Collection entries:
*** Begin section ***
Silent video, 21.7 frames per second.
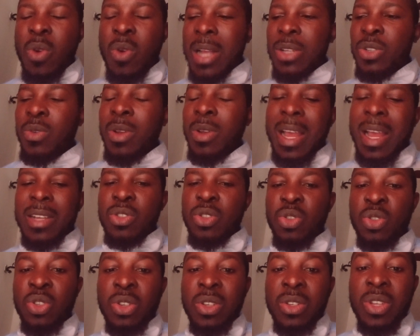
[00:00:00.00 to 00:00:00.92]
actualize,
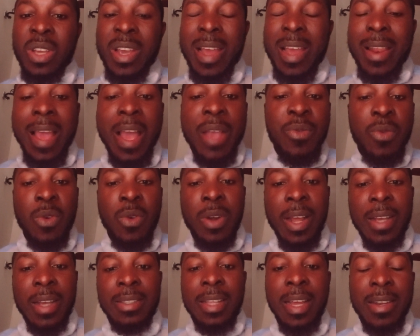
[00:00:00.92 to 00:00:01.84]
the earlier you
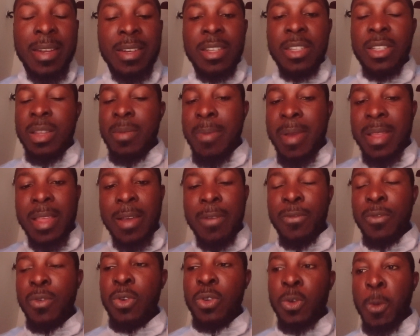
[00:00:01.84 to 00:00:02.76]
understand it, the better
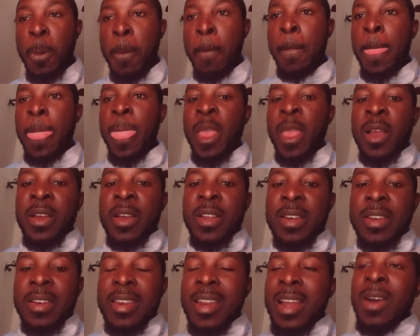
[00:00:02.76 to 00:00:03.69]
for you.
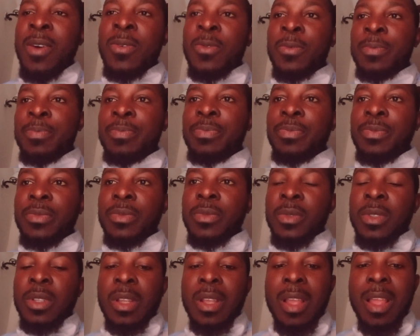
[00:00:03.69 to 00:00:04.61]
Now,
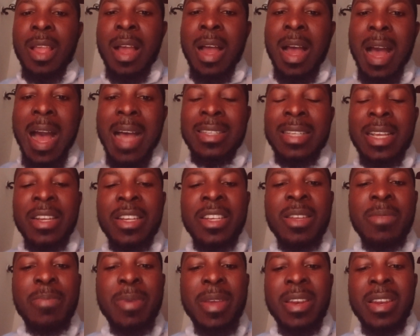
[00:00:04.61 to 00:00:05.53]
as an
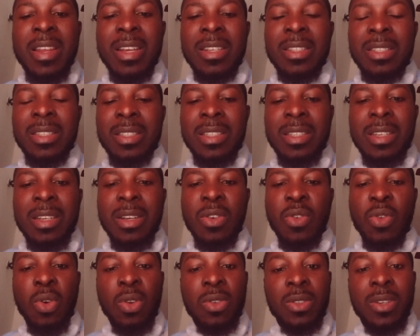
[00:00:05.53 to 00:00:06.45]
independent
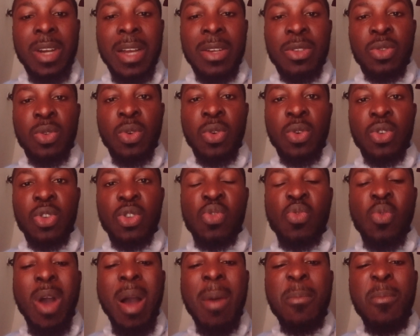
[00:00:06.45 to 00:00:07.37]
contractor,
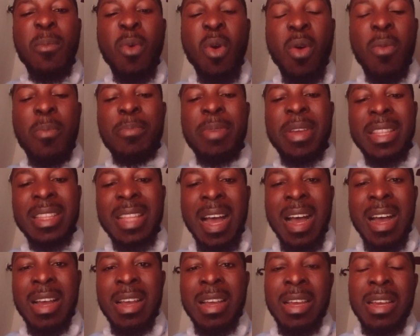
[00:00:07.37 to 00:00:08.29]
you are more better
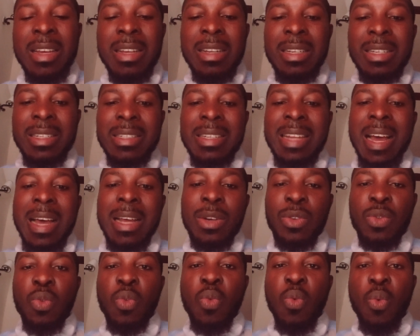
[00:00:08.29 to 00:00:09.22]
than
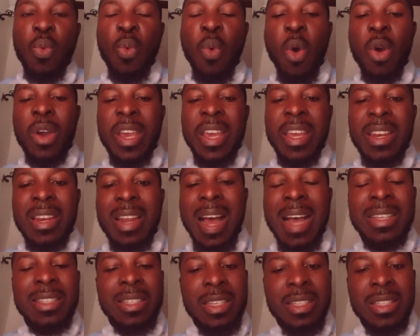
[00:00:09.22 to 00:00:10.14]
working
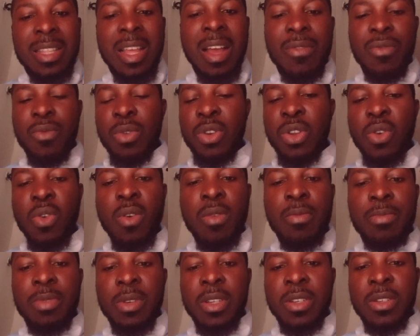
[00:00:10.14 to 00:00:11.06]
as a staff with the
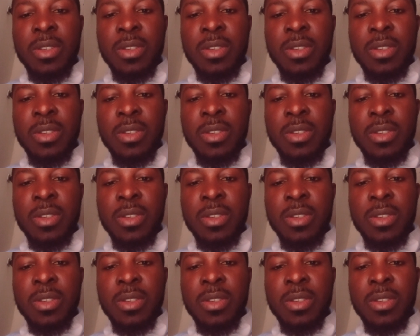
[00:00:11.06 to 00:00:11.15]
company.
*** End section ***
[INSTRUCTIONS FOR THE TASK] In the records above, transcribe exactly the lines from the one containing "[00:00:08.29 to 00:00:09.22]" through the last line, both included, and skip the pictures.

[RESPONSE TO THE EXERCISE]
[00:00:08.29 to 00:00:09.22]
than
[00:00:09.22 to 00:00:10.14]
working
[00:00:10.14 to 00:00:11.06]
as a staff with the
[00:00:11.06 to 00:00:11.15]
company.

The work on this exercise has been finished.